Si tratta di un’ampia zona formata dalle alluvioni dei fiumi Meduna, Cellina e Tagliamento che, nel corso dei millenni, hanno depositato enormi quantitativi di materiale calcareo-dolomitico strappati alla montagna dalla violenza delle acque e trascinati a valle lungo il loro alveo. L’intera pianura è formata da terreno di origine alluvionale, grossolano nella parte settentrionale della DOC, più minuto man mano che i fiumi proseguono il loro corso.
Le montagne, oltre ad aver dato origine al terreno delle Grave, lo riparano dai venti freddi provenienti da nord. Questo fatto, insieme all’effetto benefico del mare Adriatico, ha concorso alla creazione di un clima particolarmente adatto alla coltivazione delle vite.
Vi è però un’altra ragione che rende le Grave adatte ad una produzione di qualità: il terreno, caratterizzato da una ampia superficie sassosa, esalta l’escursione termica tra il giorno e la notte favorendo così uve con una spiccata dotazione di aromi e vini profumati ed eleganti.
La zona DOC “Friuli Grave”, la più estesa del Friuli Venezia Giulia, negli ultimi anni ha ottenuto vari successi e consensi. Tutto questo per merito sia dei viticoltori, sempre più impegnati nel rigoroso rispetto delle regole di produzione al fine di ottenere vini di assoluta qualità, sia per l’interazione tra terreno, clima e vitigno che favorisce un terroir unico e irripetibile.
L’abbinamento tra cantine e paesaggi suggestivi, caratterizzati da castelli, ville venete e borghi medioevali, rende la zona delle “Grave” una meta di sicuro interesse per l’enoturista, che vuole conoscere nuovi territori ma anche scoprire la cultura e le tradizioni tipiche dei nostri luoghi.

Girovagando
“Zone Speciali di Conservazione” (ZSC)
La steppa pordenonese si trova al centro di una specie di “V” formata da due grandi corsi d’acqua; il Meduna ed il Cellina che si incontrano e scorrono poi assieme verso valle.
Le acque dei due fiumi sprofondano sotto terra lasciando in superficie lucenti sassi bianchi, tondi e levigati, ed un ambiente naturale tra i più importanti dell’intera regione.

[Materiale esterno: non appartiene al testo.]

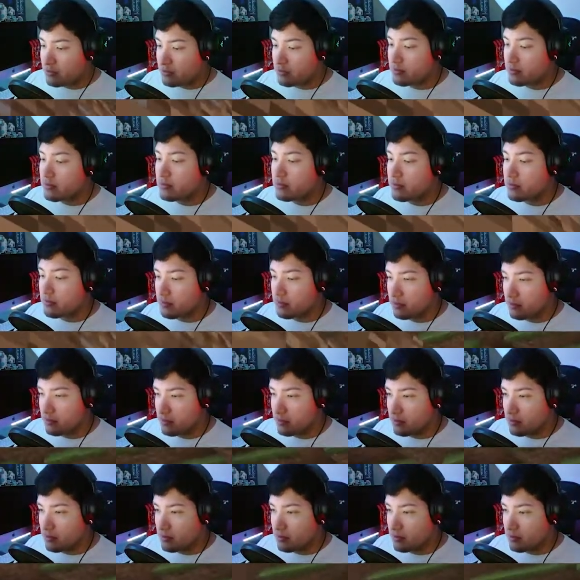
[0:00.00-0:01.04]

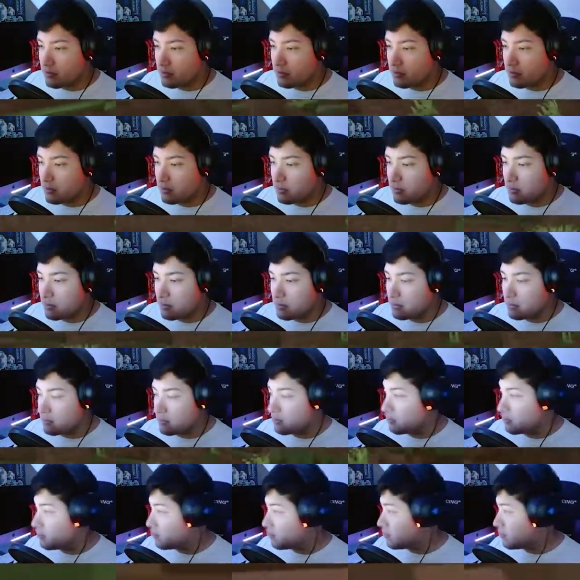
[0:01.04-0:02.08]

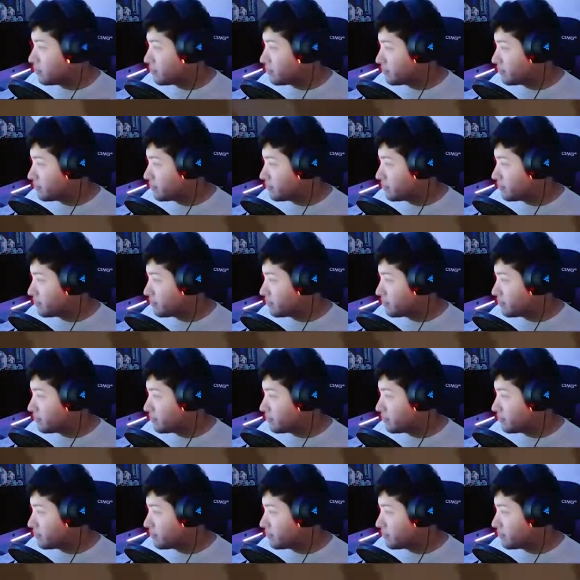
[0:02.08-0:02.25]
(silence)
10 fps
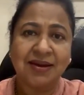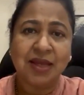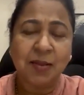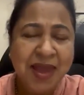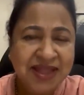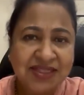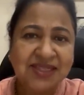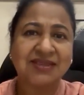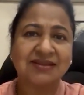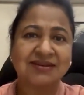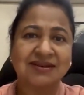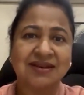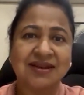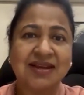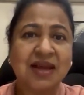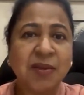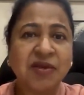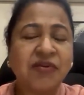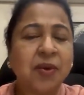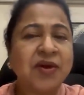comments
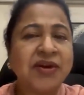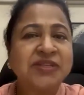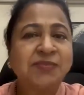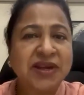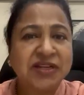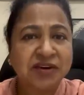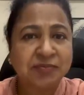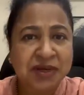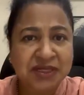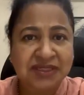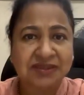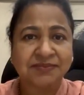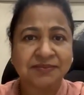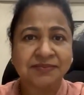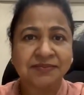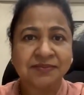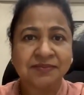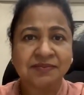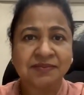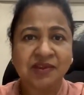coming from a respected person,
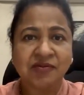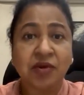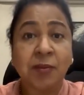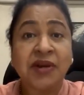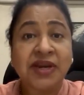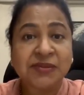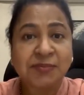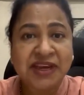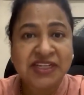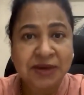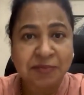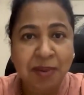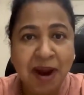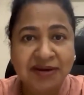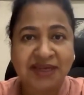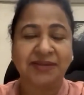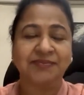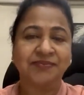from a respected party.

L’ambiente è interessante anche per la fauna di cui è un esempio l’Occhione, un uccello caratterizzato da un bulbo oculare molto accentuato.
Gli oltre 43.000 ettari dei Magredi compresi tra i comuni di Cordenons, Maniago, San Quirino e Vivaro sono stati designati nel novembre 2013 “Zone Speciali di Conservazione” (ZSC): grazie a ciò, anche i Magredi rientreranno nella “Rete europea Natura 2000 per la tutela della biodiversità”, che ha per obiettivo la protezione delle specie e degli habitat di interesse comunitario presenti nei diversi siti.